An alternative approach
While encouraging people to draw down on their accumulated wealth in retirement might be good public policy, several million retirees completely disagree because they are deliberately and purposefully conserving that capital. Changing that mindset is extremely difficult, so maybe it’s time for a different approach.
A comprehensive retirement income policy would provide more certainty to Australian retirees by mitigating some of the risks listed above.
If the aim is to encourage retirees to spend more, consideration should be given to the idea of a universal health card provided to everyone after a certain age. After all, medical conditions like cancer or heart disease do not discriminate between rich and poor. Without such financial support, the self-funded retiree is compelled to self-insure against life’s upheavals.

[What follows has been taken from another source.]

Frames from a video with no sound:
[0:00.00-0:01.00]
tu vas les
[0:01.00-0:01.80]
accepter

The retirement risk that is completely within the government’s domain is legislative risk. Every time legislation is introduced to make changes to super or tax in retirement, it disrupts careful retirement planning and discourages younger people from making further voluntary contributions because they do not trust the government to honour the promise that super implies. The solution is simple. Any proposed change to super must have a long lead-in time and existing retirees, who made their plans according to existing rules, must be protected from those proposed changes by grandfathering.

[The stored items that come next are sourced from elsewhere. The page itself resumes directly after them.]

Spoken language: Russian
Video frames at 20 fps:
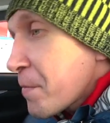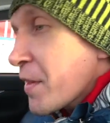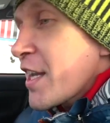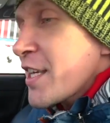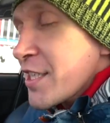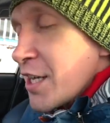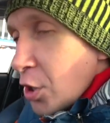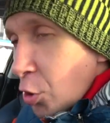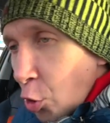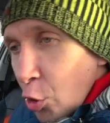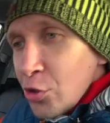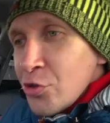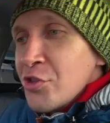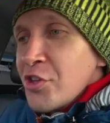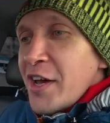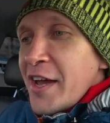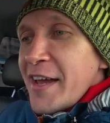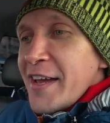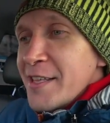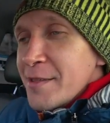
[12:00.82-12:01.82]
это
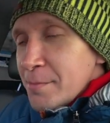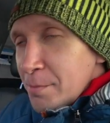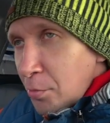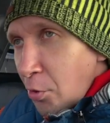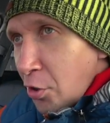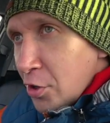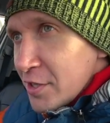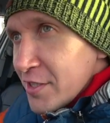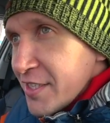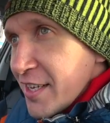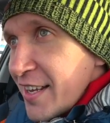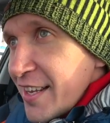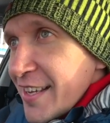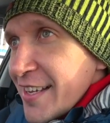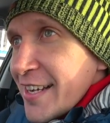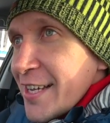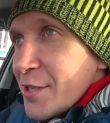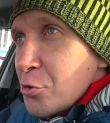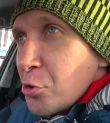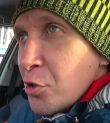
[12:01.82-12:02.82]
Honda
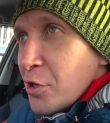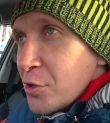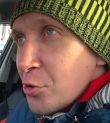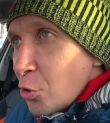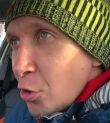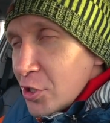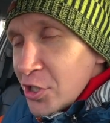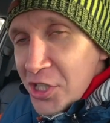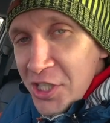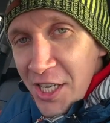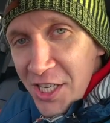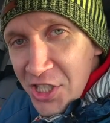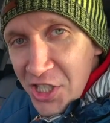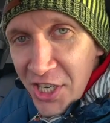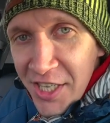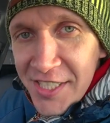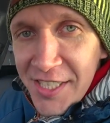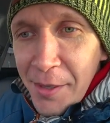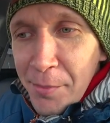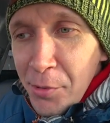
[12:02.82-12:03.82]
N-Box, которая
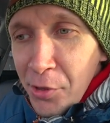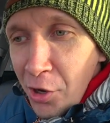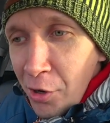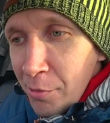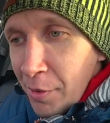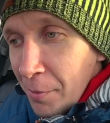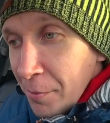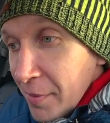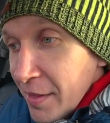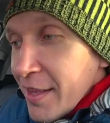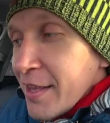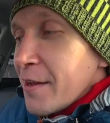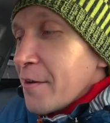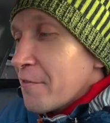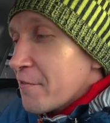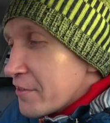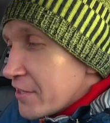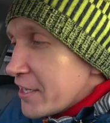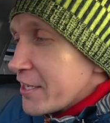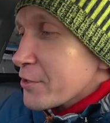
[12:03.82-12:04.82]
0,66 объемом.
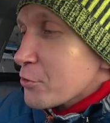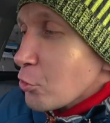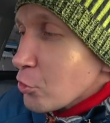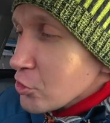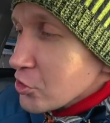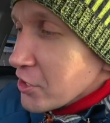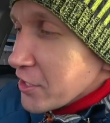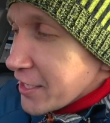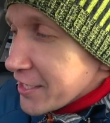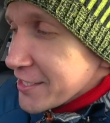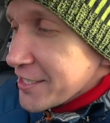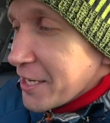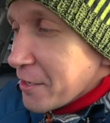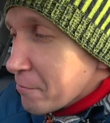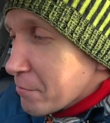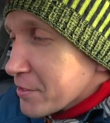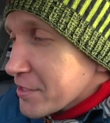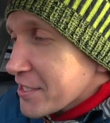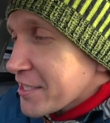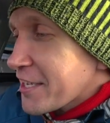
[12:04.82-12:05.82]
В ней тоже есть
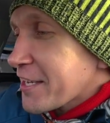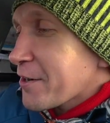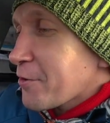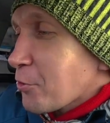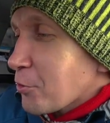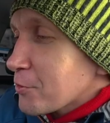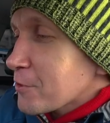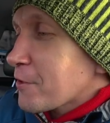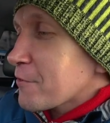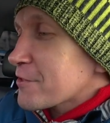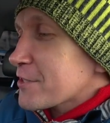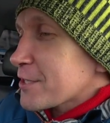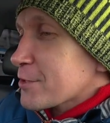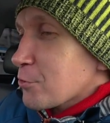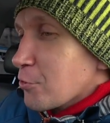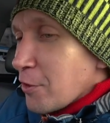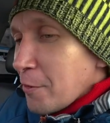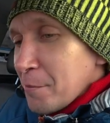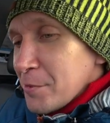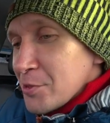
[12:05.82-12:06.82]
лепестки хондовцы,
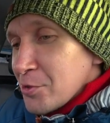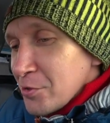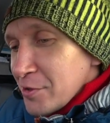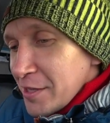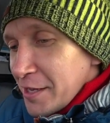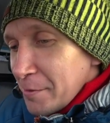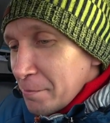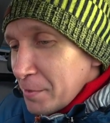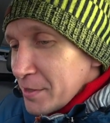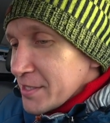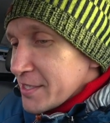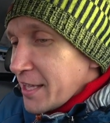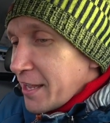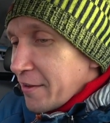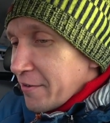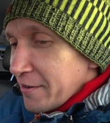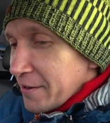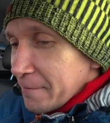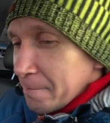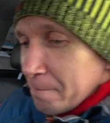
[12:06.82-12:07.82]
туда почему-то их поставили.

Of course, the other suggestion would be to make the age pension universal, but that would require a major restructuring of the taxes and concessions relating to super and is beyond the scope of this article.
Jon Kalkman is a former Director of the Australian Investors Association. This article is for general information purposes only and does not consider the circumstances of any investor. This article is based on an understanding of the rules at the time of writing and anyone considering changing their circumstances should consult a financial adviser.